Action item: Copy every entry exactly, but skip the pictures.

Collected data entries

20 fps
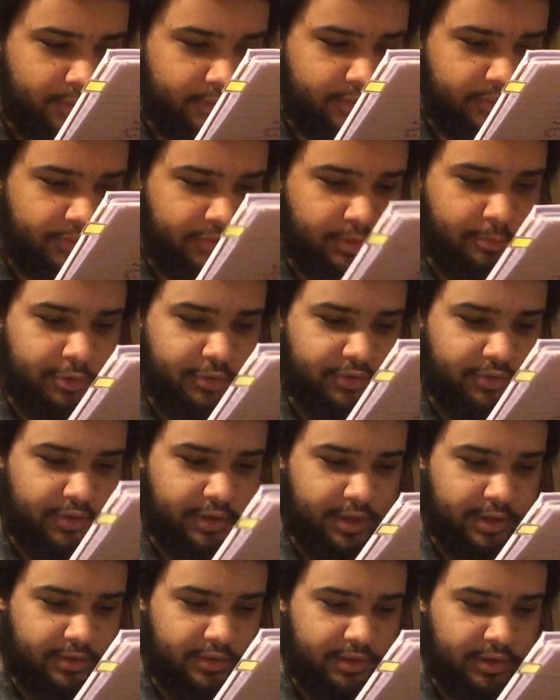
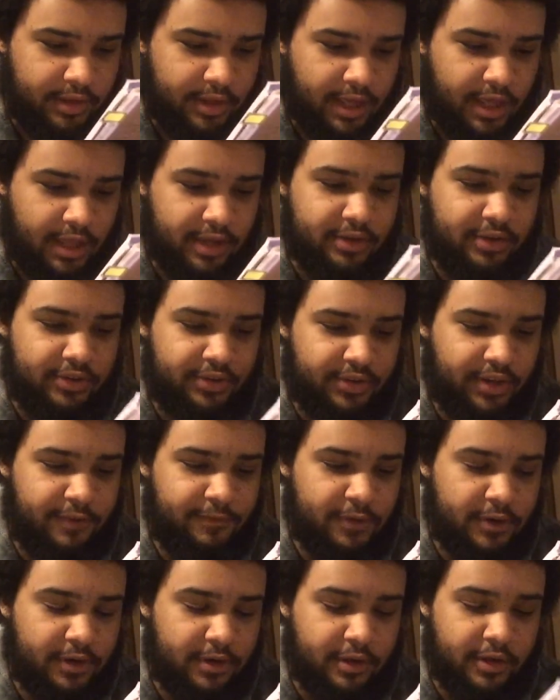Somerset and
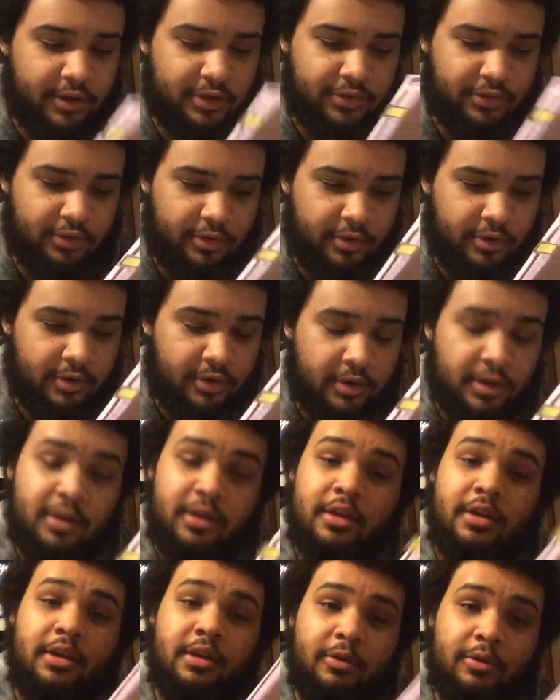Steven Azur,
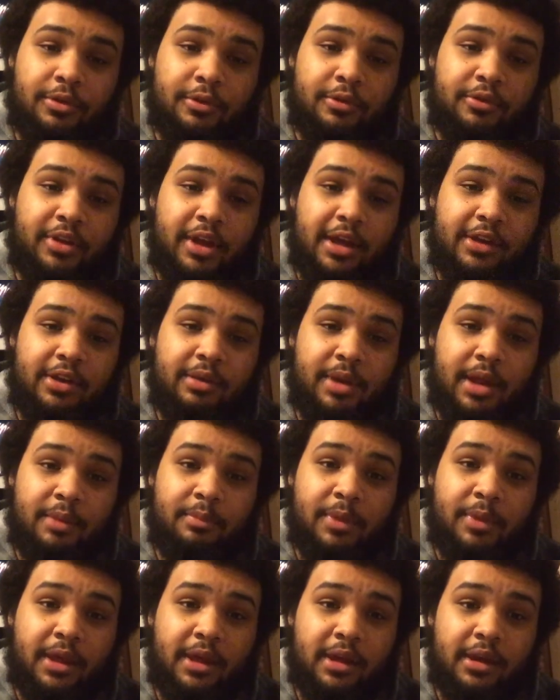with their tag team name
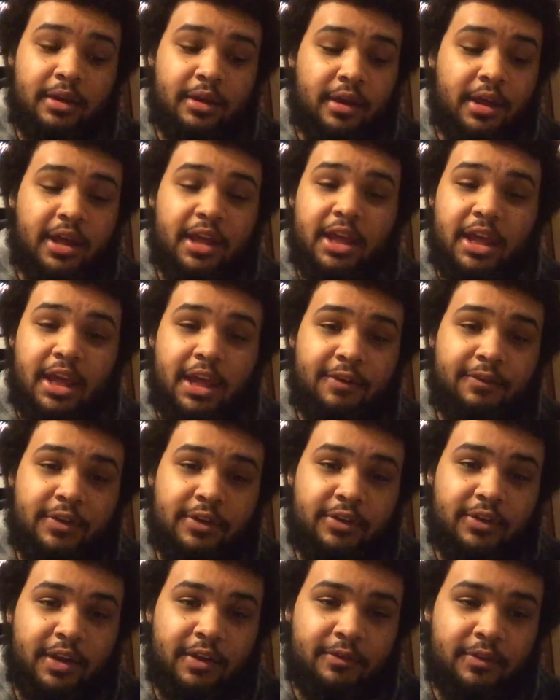being Even
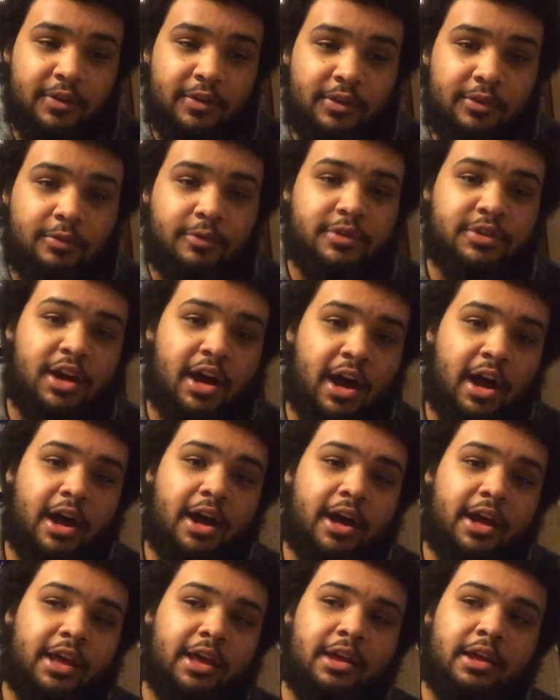Stevens, which
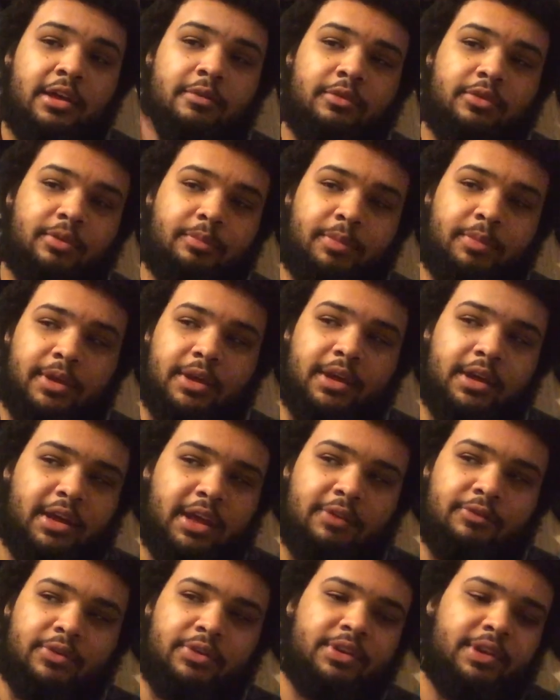I was a big
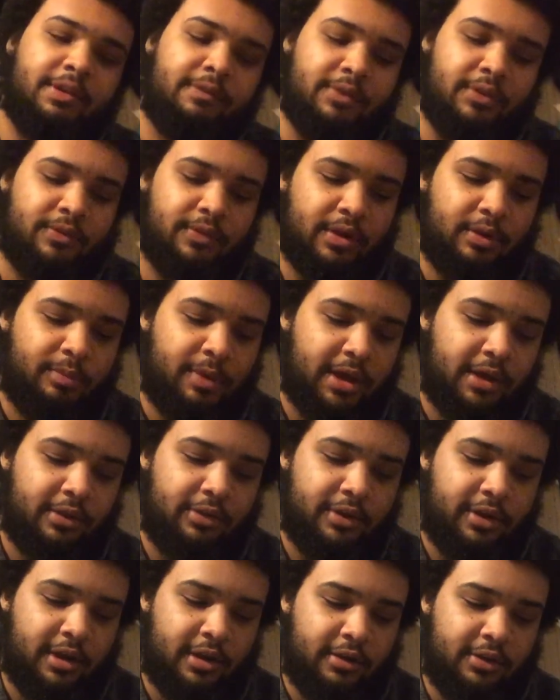Even Stevens fan back in
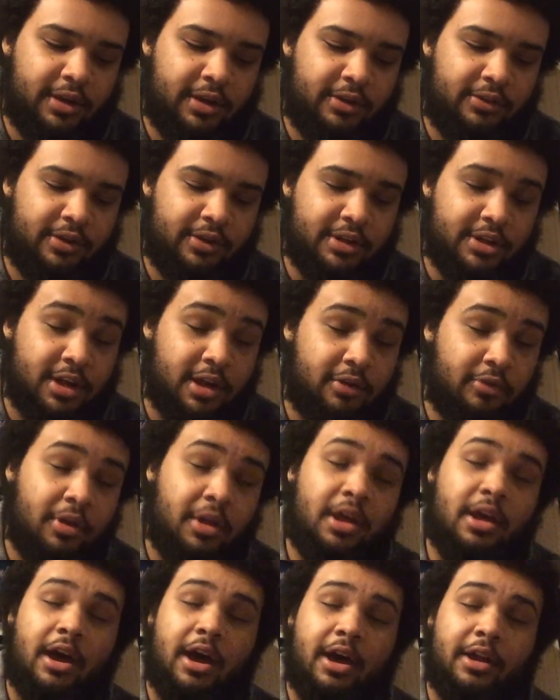the day on Disney Channel.
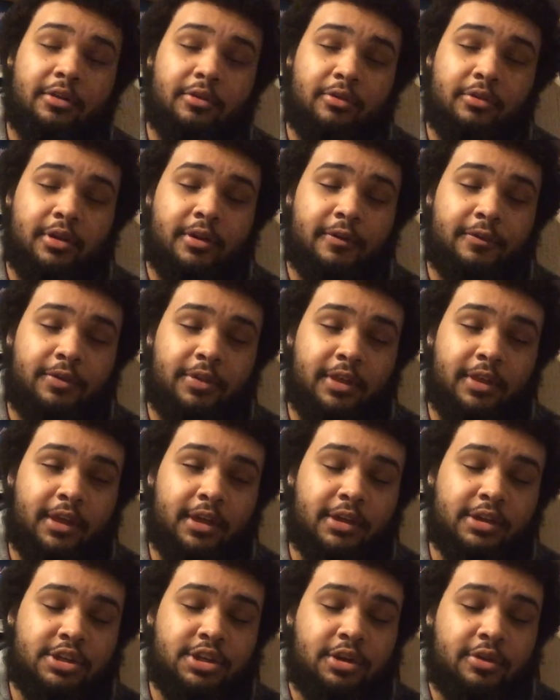I don't know if the
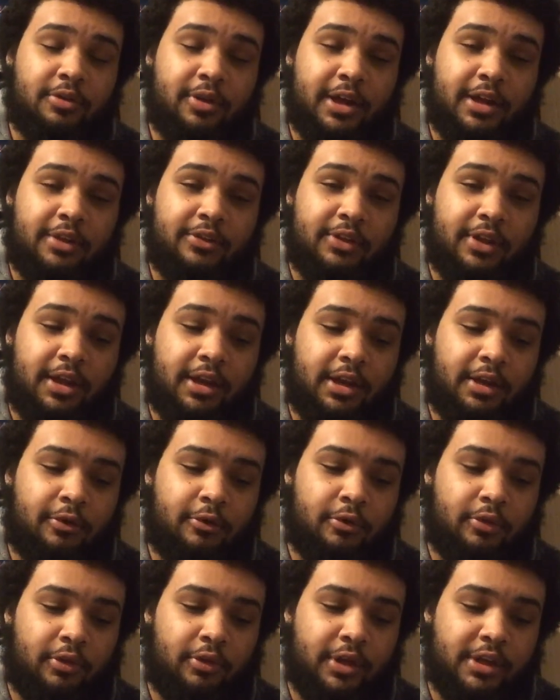show has any
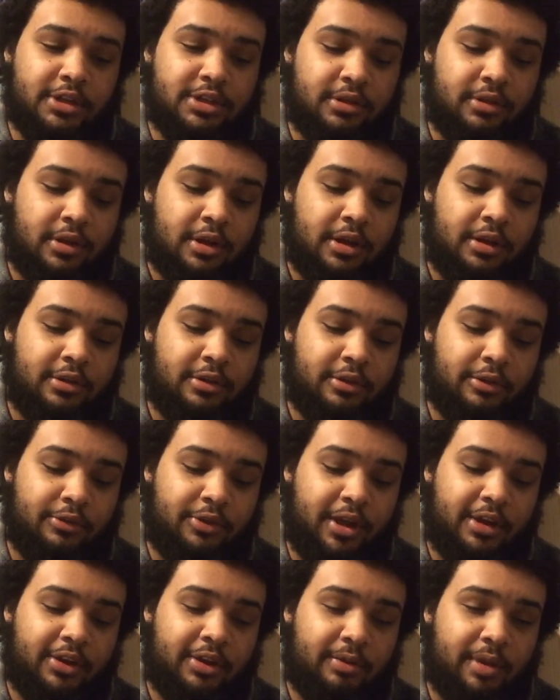correlation to their
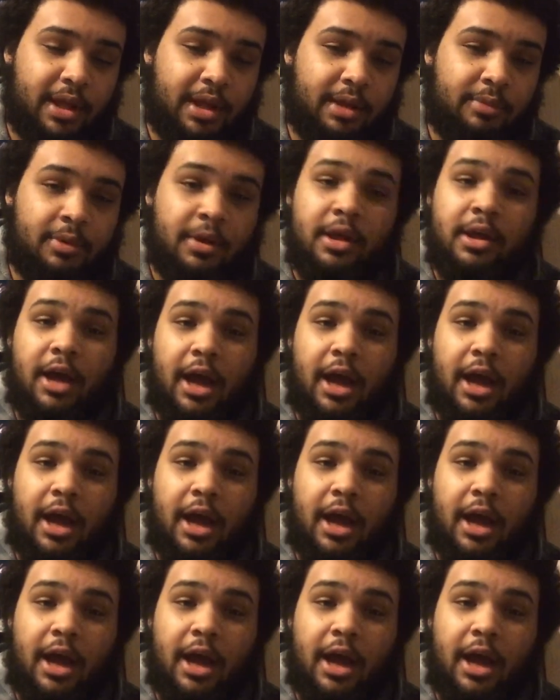tag team name.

Your response:
20 fps
Somerset and
Steven Azur,
with their tag team name
being Even
Stevens, which
I was a big
Even Stevens fan back in
the day on Disney Channel.
I don't know if the
show has any
correlation to their
tag team name.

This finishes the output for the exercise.